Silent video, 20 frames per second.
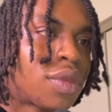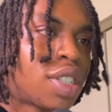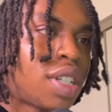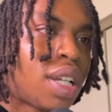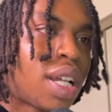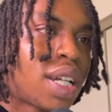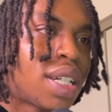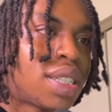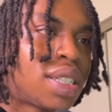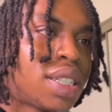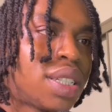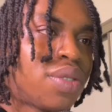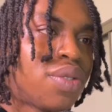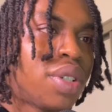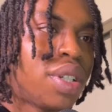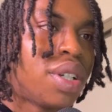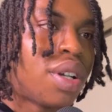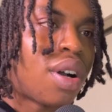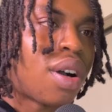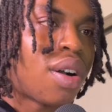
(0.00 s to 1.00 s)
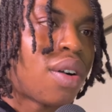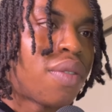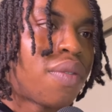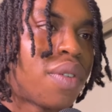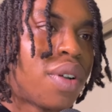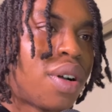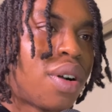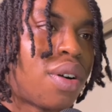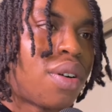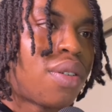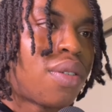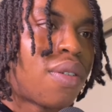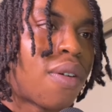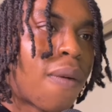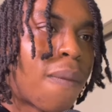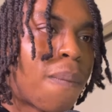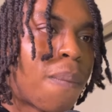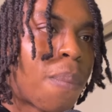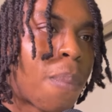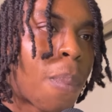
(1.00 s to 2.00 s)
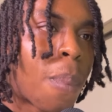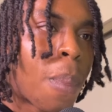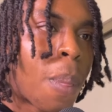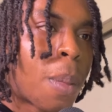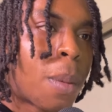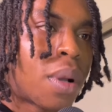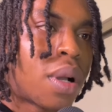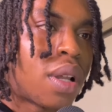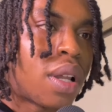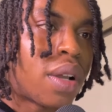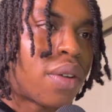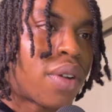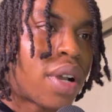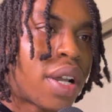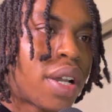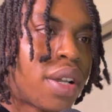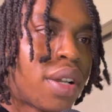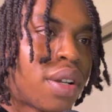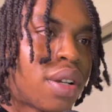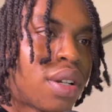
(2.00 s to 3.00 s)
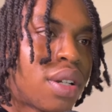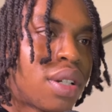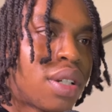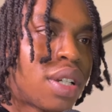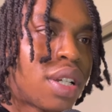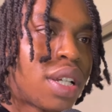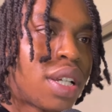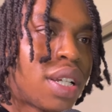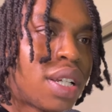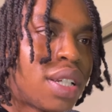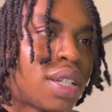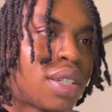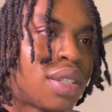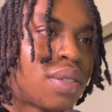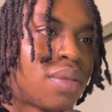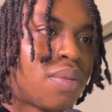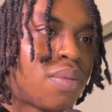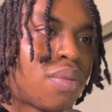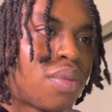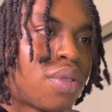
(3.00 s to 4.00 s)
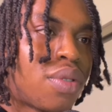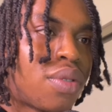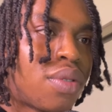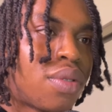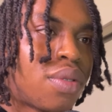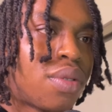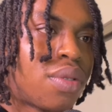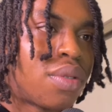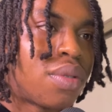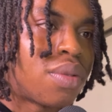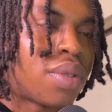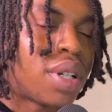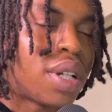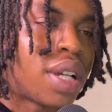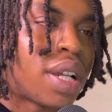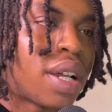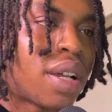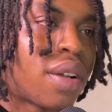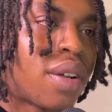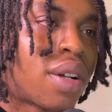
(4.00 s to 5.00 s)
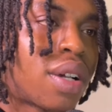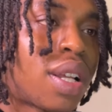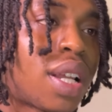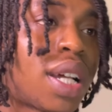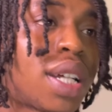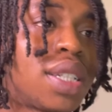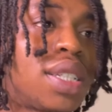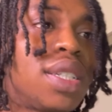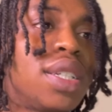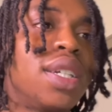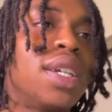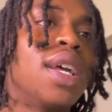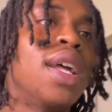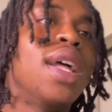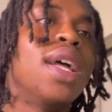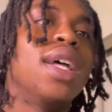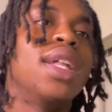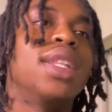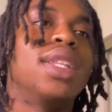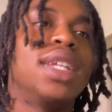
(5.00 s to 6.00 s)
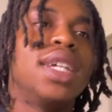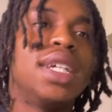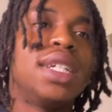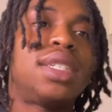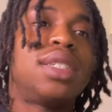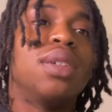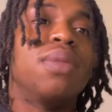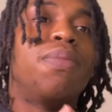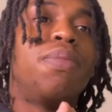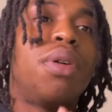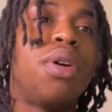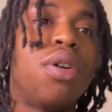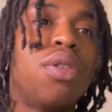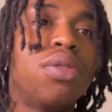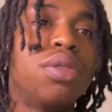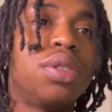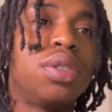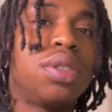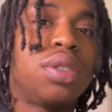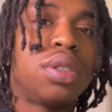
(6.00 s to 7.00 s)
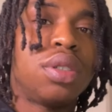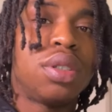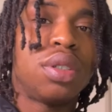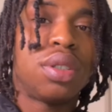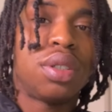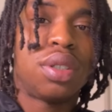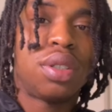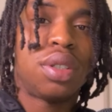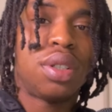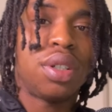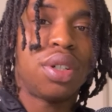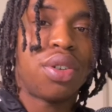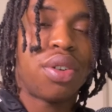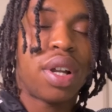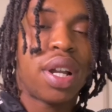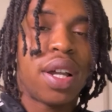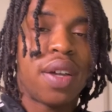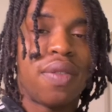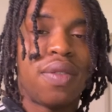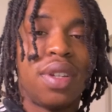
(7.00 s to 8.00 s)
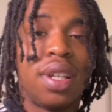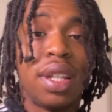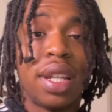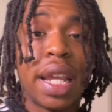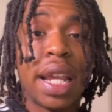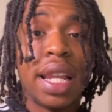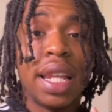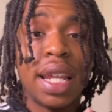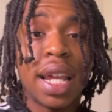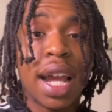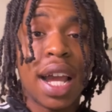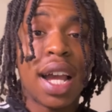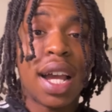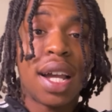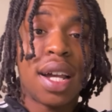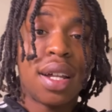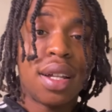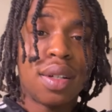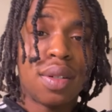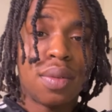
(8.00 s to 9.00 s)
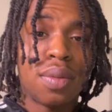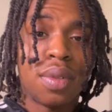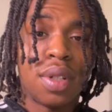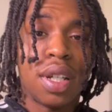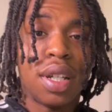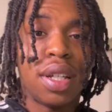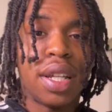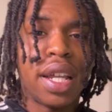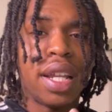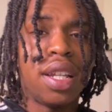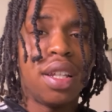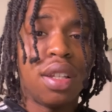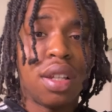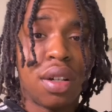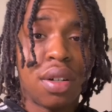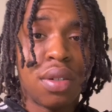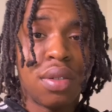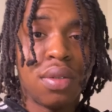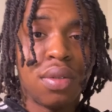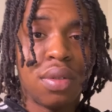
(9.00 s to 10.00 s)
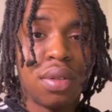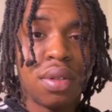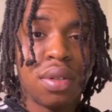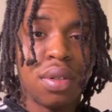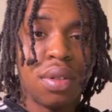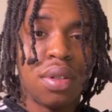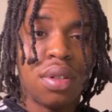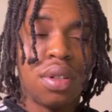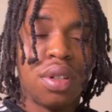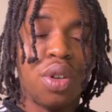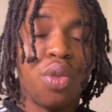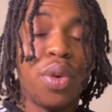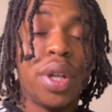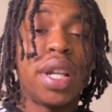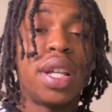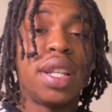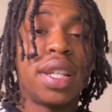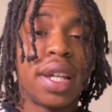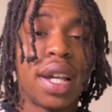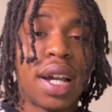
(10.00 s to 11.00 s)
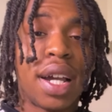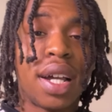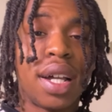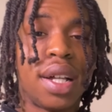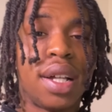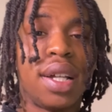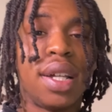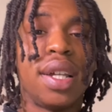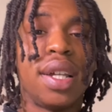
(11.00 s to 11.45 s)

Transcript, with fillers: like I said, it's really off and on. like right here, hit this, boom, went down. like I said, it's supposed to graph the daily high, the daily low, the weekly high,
━━━━━━━━
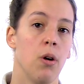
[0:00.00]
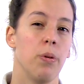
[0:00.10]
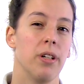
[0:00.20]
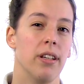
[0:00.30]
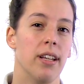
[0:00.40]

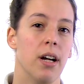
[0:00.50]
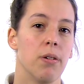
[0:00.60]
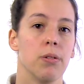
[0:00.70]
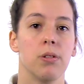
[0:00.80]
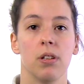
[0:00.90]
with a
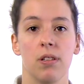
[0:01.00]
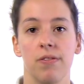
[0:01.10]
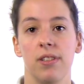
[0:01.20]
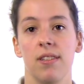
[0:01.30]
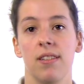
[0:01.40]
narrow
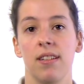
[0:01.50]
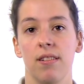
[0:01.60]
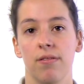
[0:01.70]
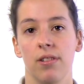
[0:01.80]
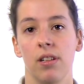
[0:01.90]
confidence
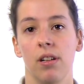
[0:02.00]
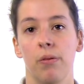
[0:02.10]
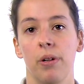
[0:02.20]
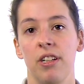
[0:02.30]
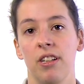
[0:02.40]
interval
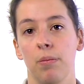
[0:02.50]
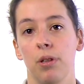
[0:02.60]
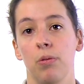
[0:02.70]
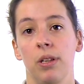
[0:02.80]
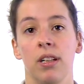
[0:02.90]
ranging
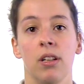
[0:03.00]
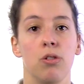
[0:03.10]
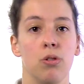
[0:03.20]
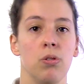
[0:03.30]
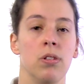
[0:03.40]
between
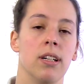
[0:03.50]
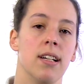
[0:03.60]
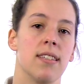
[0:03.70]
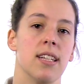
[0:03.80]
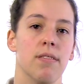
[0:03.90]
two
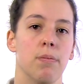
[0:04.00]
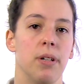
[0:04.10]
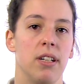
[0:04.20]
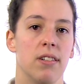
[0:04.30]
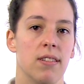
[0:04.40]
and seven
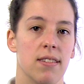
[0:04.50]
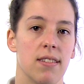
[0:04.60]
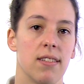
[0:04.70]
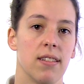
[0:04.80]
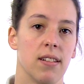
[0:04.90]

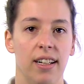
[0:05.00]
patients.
━━━━━━━━
Repeat, word for word, the lines of the material above from the one holding "Silent video, 20 frames per second." through the one holding "Transcript, with fillers: like". Leave out pictures.

Silent video, 20 frames per second.
(0.00 s to 1.00 s)
(1.00 s to 2.00 s)
(2.00 s to 3.00 s)
(3.00 s to 4.00 s)
(4.00 s to 5.00 s)
(5.00 s to 6.00 s)
(6.00 s to 7.00 s)
(7.00 s to 8.00 s)
(8.00 s to 9.00 s)
(9.00 s to 10.00 s)
(10.00 s to 11.00 s)
(11.00 s to 11.45 s)

Transcript, with fillers: like I said, it's really off and on. like right here, hit this, boom, went down. like I said, it's supposed to graph the daily high, the daily low, the weekly high,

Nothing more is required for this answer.